On estime que 90 % des personnes concernées par les désastres « naturels » liés au réchauffement habitent dans des pays ou régions pauvres. Dans certaines régions (Sahel, Amérique centrale, Bengladesh, Pacifique sud...), ces désastres peuvent anéantir en quelques heures des années de progrès du développement humain. Selon la Croix-Rouge et le Croissant-Rouge, le nombre de personnes gravement affectées par de telles catastrophes est passé de 740 millions dans les années 1970 à plus de 2 milliards dans les années 1990. Les pertes économiques correspondantes seraient passées de 131 milliards à 629 milliards, soit plus que dix ans d’aide publique au développement. Selon le PNUE, le coût du réchauffement climatique double tous les dix ans. Selon d’autres estimations, les pertes économiques de ce type dépasseraient le PIB mondial au cours des années 2060 ! Calculs contestables sans doute, mais guère plus que ceux de l’économie usuelle.

La moitié de la population mondiale vit dans des zones côtières qui seraient submergées si le niveau des mers s’élevait d’un mètre, évaluation prudente pour le siècle à venir si les tendances actuelles persistent. Il faut donc s’attendre à des migrations massives de « réfugiés environnementaux » : vingt millions avant la fin du siècle rien que pour le Bengladesh, 150 millions dans le monde dès 2050 selon des chercheurs d’Oxford.

Pour maintenir le réchauffement climatique dans des limites humainement tolérables, il faudrait que chaque habitant du monde ne dépasse pas un niveau d’émissions de 0,46 tonnes de carbone par an. En 1995, aux États-Unis, ce chiffre était de 5,3 tonnes, soit 12 fois plus.

La question qui nous est posée est donc la suivante : la croissance telle que nous l’avons connue et célébrée est-elle compatible avec cette contrainte de survie ? Sinon, comment penser « l’a-croissance », une idée neuve du progrès, dégagée de la religion productiviste du « toujours plus », et fondée sur d’autres indicateurs de bien-être ? Quelles transitions peut-on envisager ? Quelles activités et quels emplois développer, quelle organisation productive, quelle « relocalisation » de l’économie ? Mais aussi : quelle redistribution mondiale dans le cadre d’une affirmation de l’égalité des droits d’accès aux ressources environnementales ?

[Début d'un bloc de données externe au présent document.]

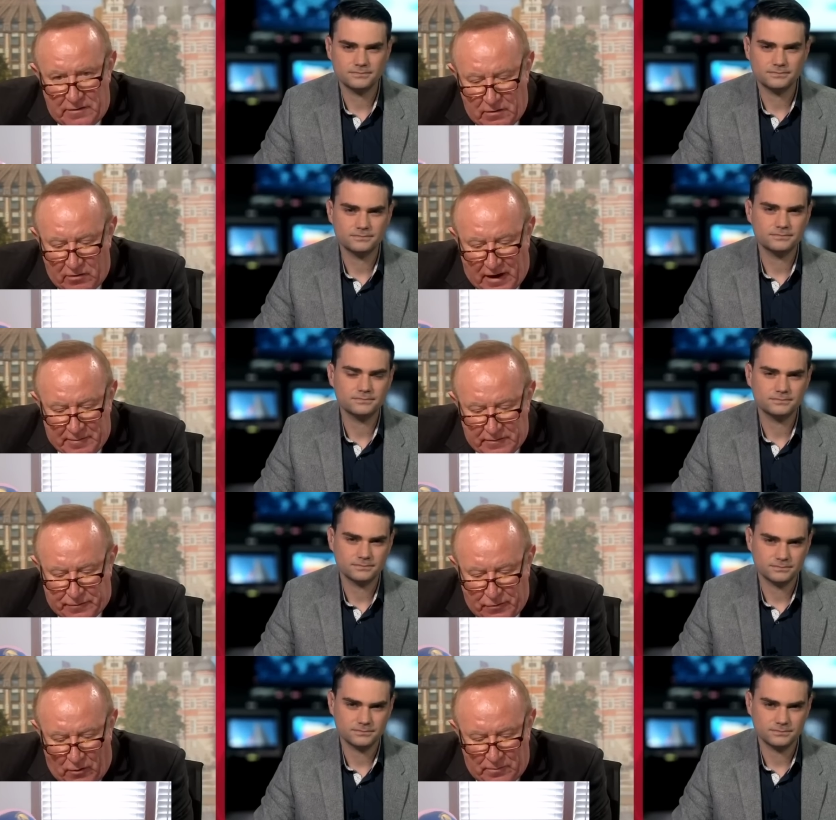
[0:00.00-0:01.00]
Speaker 1: they're all coming
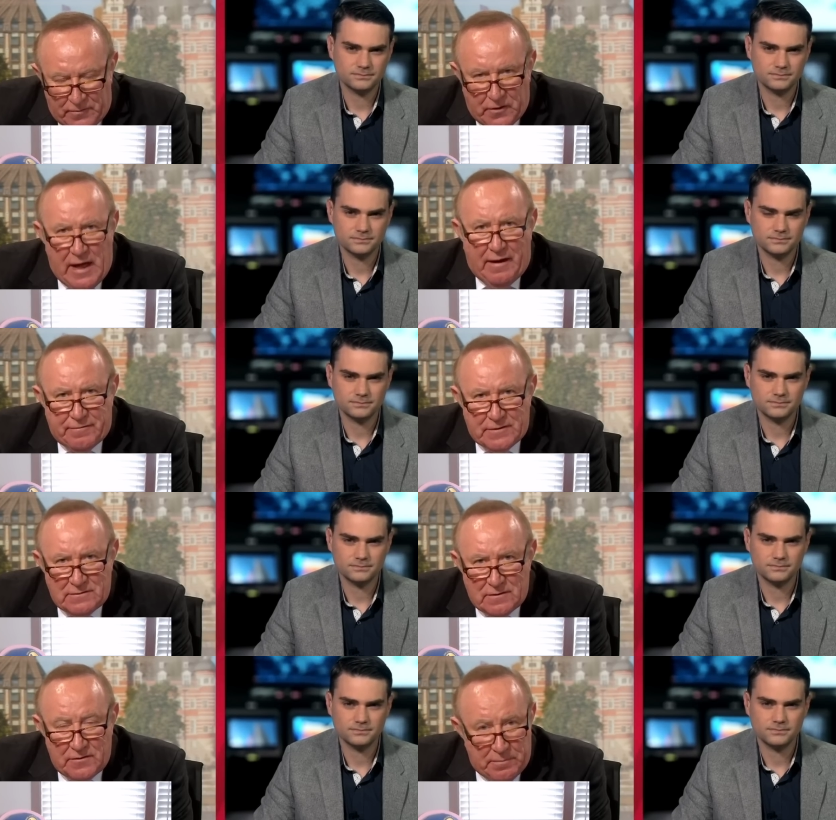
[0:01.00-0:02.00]
from the left.
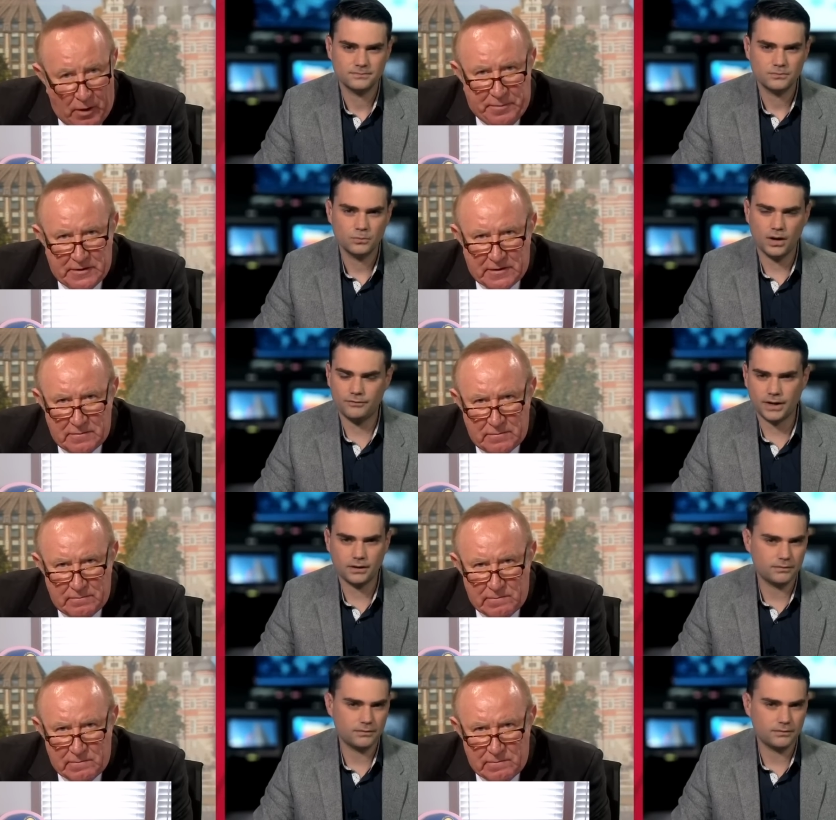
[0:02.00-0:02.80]
And they're popular. Well, Frank,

L’histoire montre que, dans des circonstances exceptionnelles, l’économie d’un pays peut être profondément restructurée en peu de temps sans catastrophe sociale, dès lors qu’existe une claire conscience de périls communs. Cette prise de conscience tarde pour les risques environnementaux, parce que d’énormes intérêts privés sont en jeu et que les réseaux de la pensée unique minimisent les enjeux. Il appartient aux contre-réseaux de s’y mettre. Quand « la maison brûle », il faut cesser d’y entasser des bombes à retardement.